Ishiba menyebutkan bahwa Tokyo terbuka untuk meningkatkan impor energi dari AS serta bersikap fleksibel terhadap tuduhan Washington mengenai hambatan non-tarif di sektor otomotif Jepang.
Trump secara mengejutkan ikut serta dalam putaran pertama pembicaraan perdagangan Jepang-AS pada Rabu lalu dan menyebut adanya “kemajuan besar”. Ia juga menyuarakan keinginannya agar negosiasi mencakup isu manipulasi mata uang, menuding Jepang sengaja melemahkan yen demi keuntungan eksportirnya.
Namun, Ishiba menegaskan bahwa pembahasan soal mata uang akan dilakukan oleh Menteri Keuangan Jepang, Katsunobu Kato, dan mitranya dari AS, Scott Bessent. “Kita harus melihat masalah ini dari sudut pandang keadilan,” ujarnya. Ia tidak memberikan penjelasan lebih lanjut soal posisi Jepang jika diminta untuk bekerja sama dalam memperkuat yen.
Selama ini, Jepang membantah tuduhan bahwa mereka sengaja melemahkan yen. Bahkan, pemerintah sempat melakukan intervensi di pasar valuta asing tahun lalu guna mendukung mata uangnya, yang sempat melemah cukup dalam.
Kato dijadwalkan berangkat ke Washington minggu ini untuk menghadiri pertemuan para menteri keuangan G20 di sela-sela acara IMF. Di sana, ia juga dijadwalkan bertemu Bessent untuk membahas perdagangan bilateral lebih lanjut.
Peluang Impor Energi AS
Beberapa pengamat memperkirakan Jepang bisa memanfaatkan kepemilikannya atas surat utang AS – yang mencapai lebih dari $1 triliun – sebagai alat negosiasi. Namun, Kato sudah menyatakan bulan ini bahwa Jepang tidak akan menggunakan hal itu sebagai senjata dagang.
“Hubungan ini dibangun atas dasar kepercayaan, stabilitas ekonomi global, dan stabilitas ekonomi kedua negara,” jelas Ishiba saat ditanya kemungkinan menyebut kepemilikan utang AS dalam pembicaraan.
Trump sendiri telah memberlakukan tarif 24% atas sejumlah ekspor Jepang ke AS. Meskipun tarif tersebut masih ditangguhkan hingga awal Juli, tarif universal 10% dan bea masuk 25% untuk mobil tetap berlaku – beban berat bagi Jepang yang sangat bergantung pada ekspor kendaraan.
Menurut laporan Nikkei Asia, Jepang saat ini mempertimbangkan pelonggaran standar keselamatan otomotifnya sebagai bagian dari upaya negosiasi.
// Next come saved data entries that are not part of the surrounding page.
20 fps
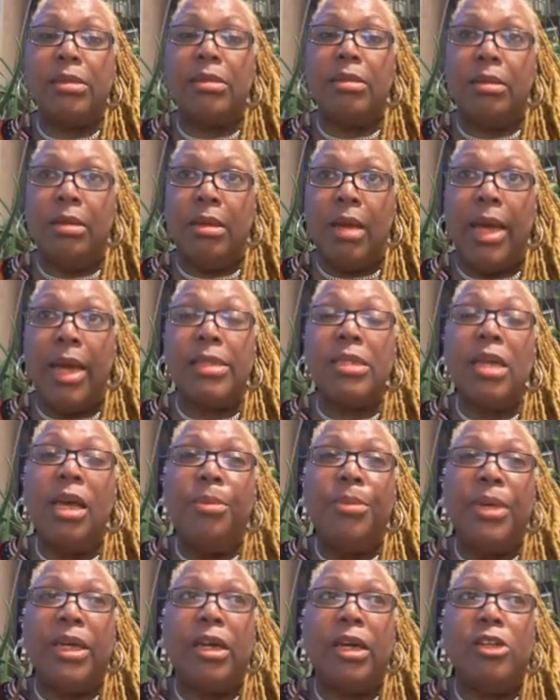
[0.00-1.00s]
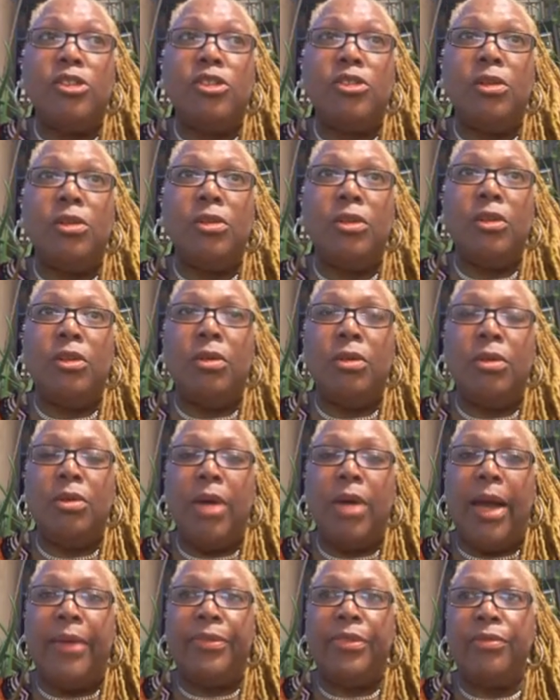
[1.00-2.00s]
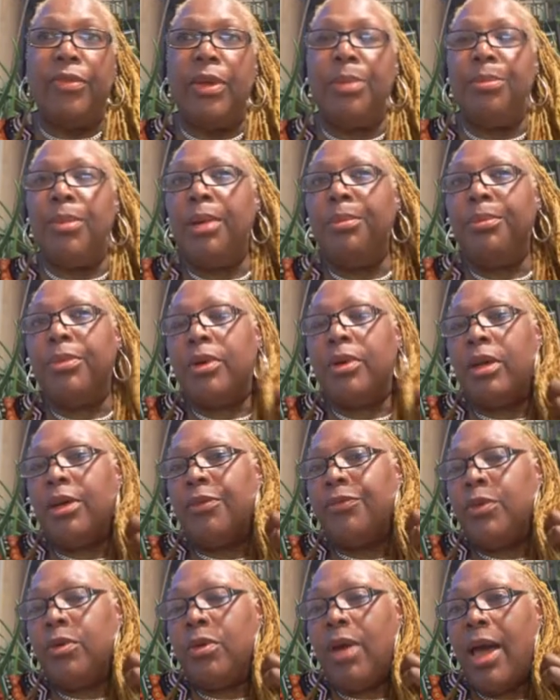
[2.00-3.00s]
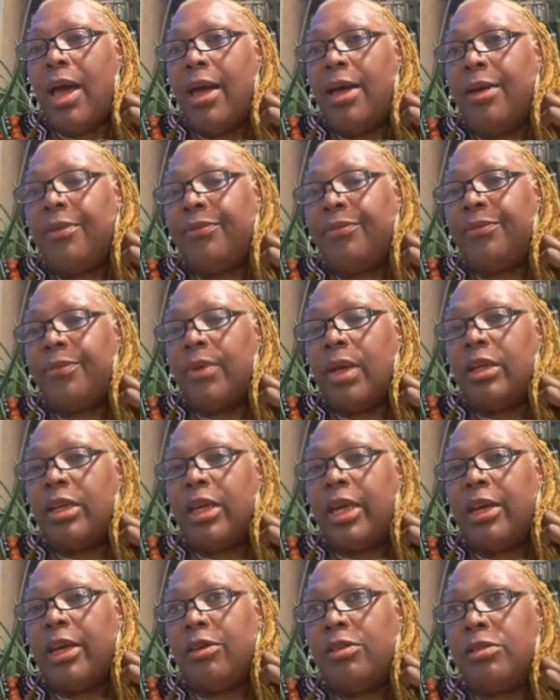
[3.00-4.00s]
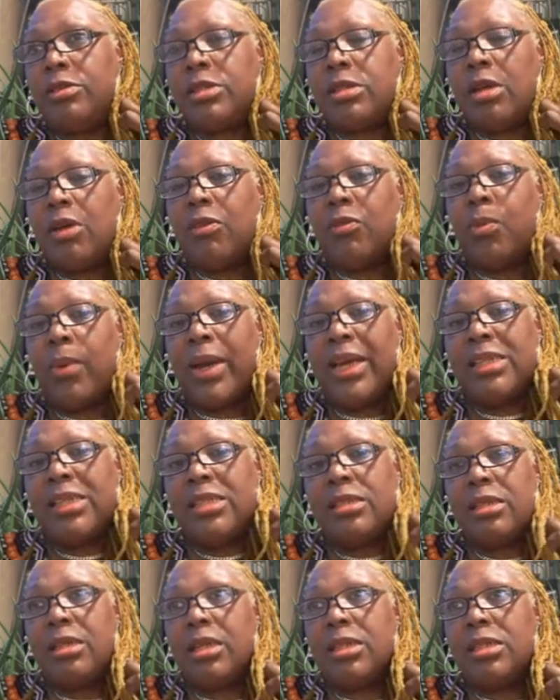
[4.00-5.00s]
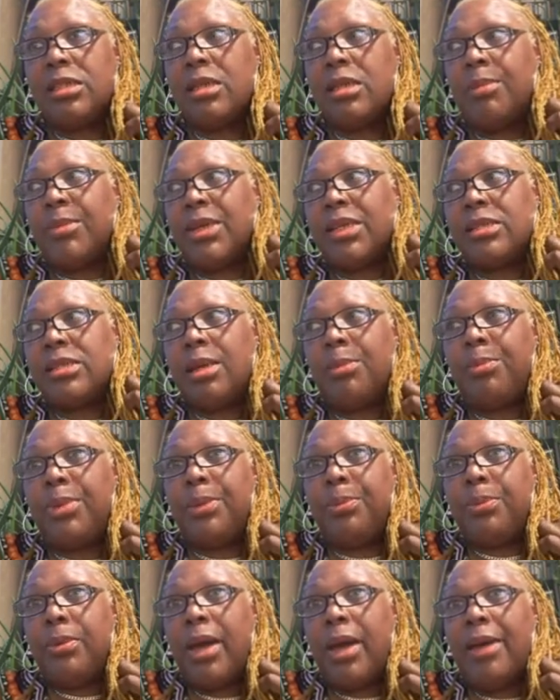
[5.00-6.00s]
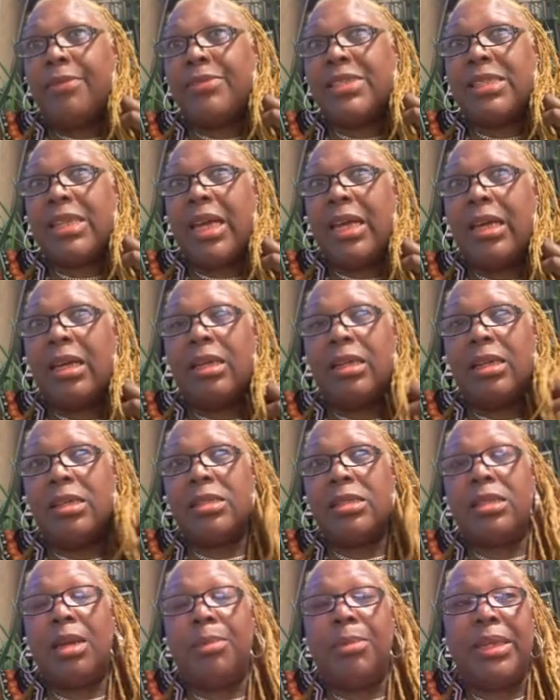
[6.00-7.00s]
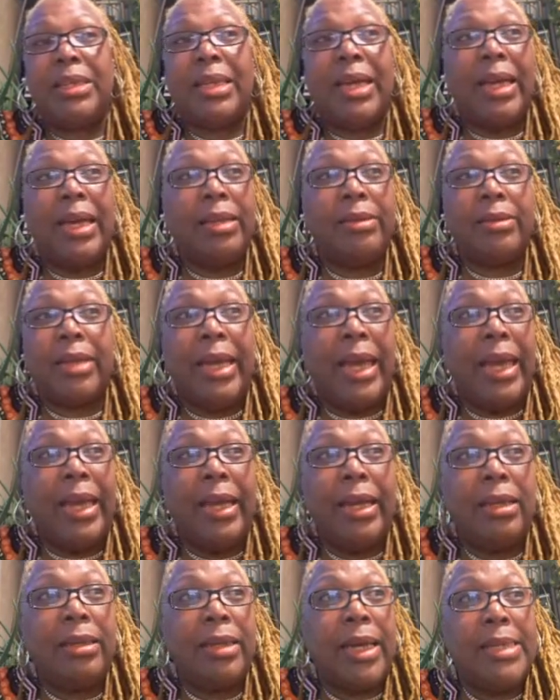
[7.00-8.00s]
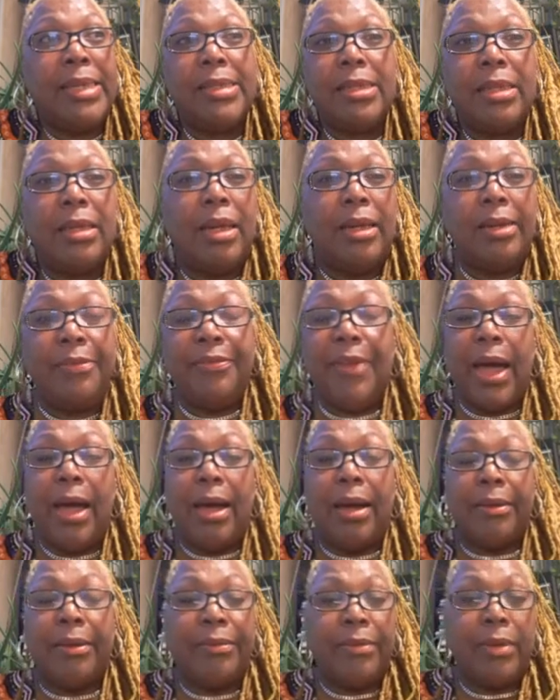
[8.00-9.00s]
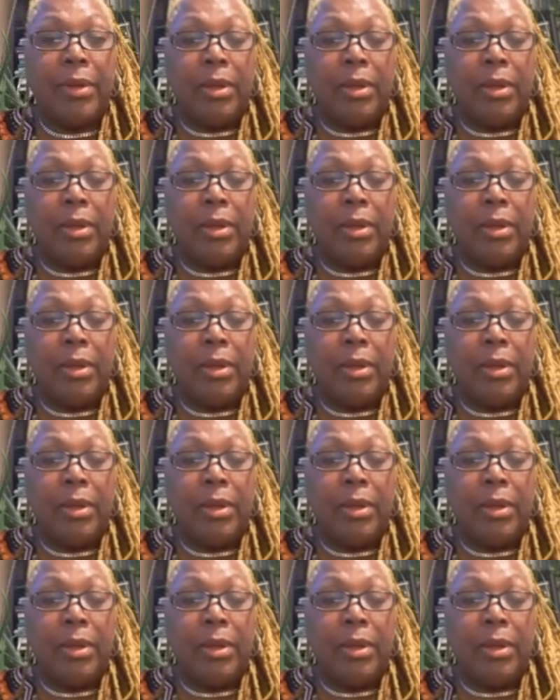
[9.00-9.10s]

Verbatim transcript: yes, because you, you you have to remember if you have years of wasting your stomach, some people have steak in their stomach they, they ate in 1985.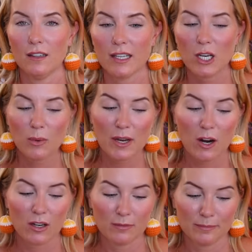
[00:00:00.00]
here we
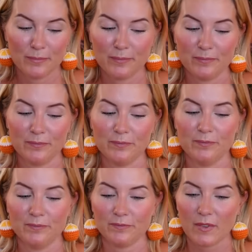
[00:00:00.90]
are.
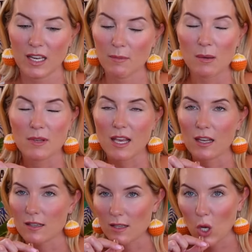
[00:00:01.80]
It might be the
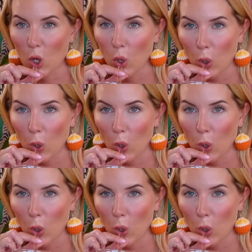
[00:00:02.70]
Hennessy.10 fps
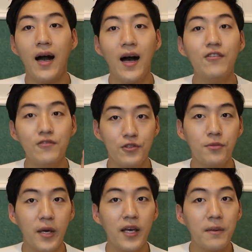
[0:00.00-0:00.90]
How to
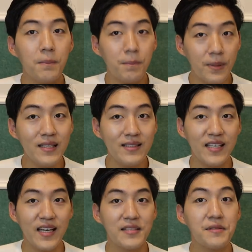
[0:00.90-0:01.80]
make
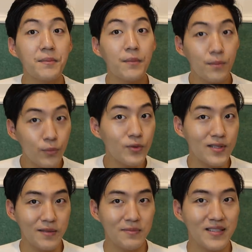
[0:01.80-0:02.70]
BTS
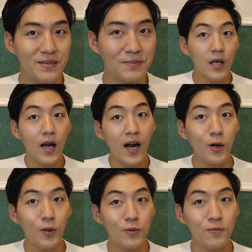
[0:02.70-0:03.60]
Muslims.
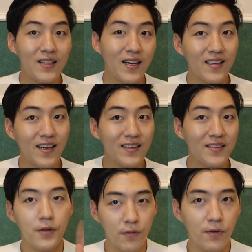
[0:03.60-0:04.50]
How? Da-da.
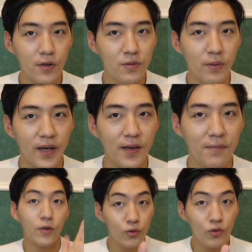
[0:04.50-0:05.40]
The first way,
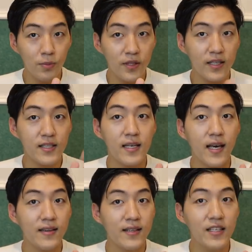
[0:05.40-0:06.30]
go to BTS
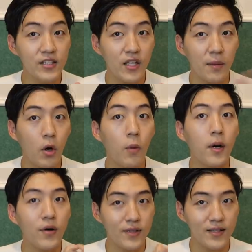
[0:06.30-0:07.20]
and teach them
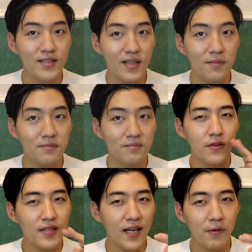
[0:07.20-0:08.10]
about Islam.
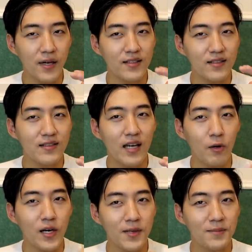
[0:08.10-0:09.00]
The direct dawah.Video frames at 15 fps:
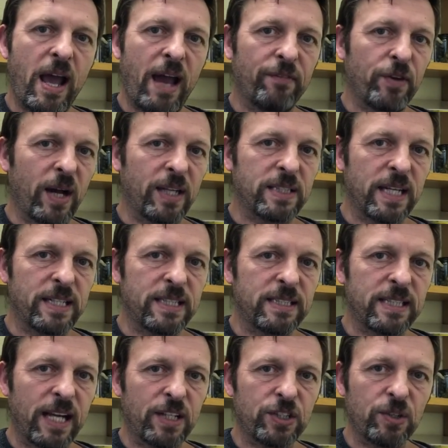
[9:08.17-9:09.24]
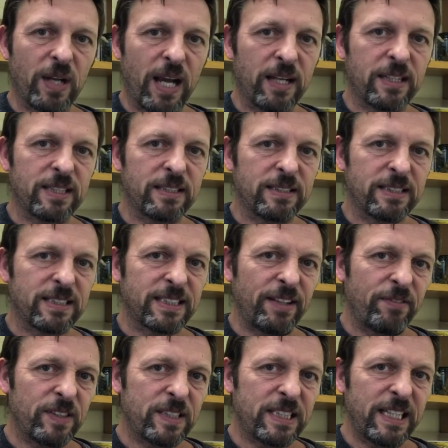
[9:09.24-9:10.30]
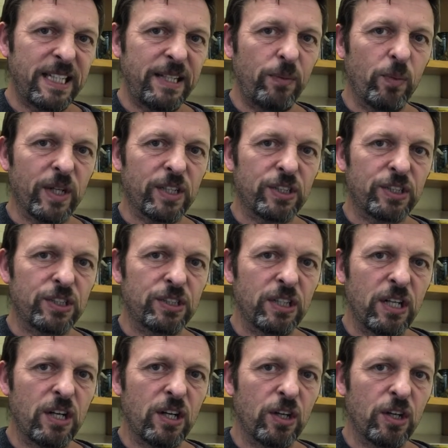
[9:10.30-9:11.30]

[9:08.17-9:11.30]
have you had any sexual activity which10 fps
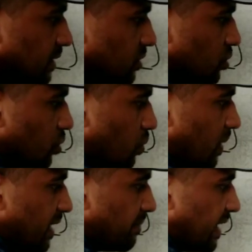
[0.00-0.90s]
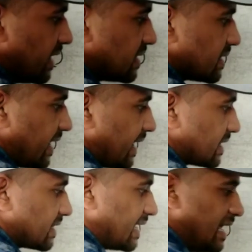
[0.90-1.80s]
2y minus
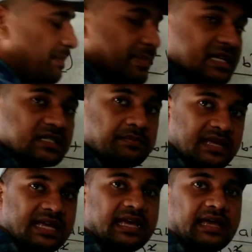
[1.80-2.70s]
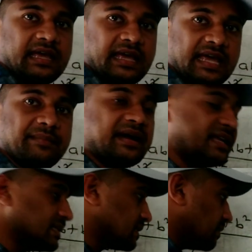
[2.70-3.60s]
x, a plus b, a minus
Selama ini, Washington menganggap regulasi keselamatan Jepang sebagai hambatan non-tarif, meski pihak Jepang dan sejumlah analis berpendapat bahwa mobil AS memang kurang cocok dengan kondisi jalan dan preferensi pengemudi Jepang.
Ishiba menyatakan bahwa memang ada perbedaan standar keselamatan antara Jepang dan AS. Namun ia menegaskan, “Kami perlu memastikan bahwa peraturan keselamatan kami tidak dianggap tidak adil.”
Di sisi lain, Ishiba juga membuka peluang investasi Jepang yang lebih besar di sektor energi AS. “Australia saat ini adalah pemasok LNG terbesar Jepang, dan AS berada di posisi keempat. Saya rasa ada potensi peningkatan impor dari AS. Pertanyaannya: bisakah AS menjamin pasokan yang stabil?”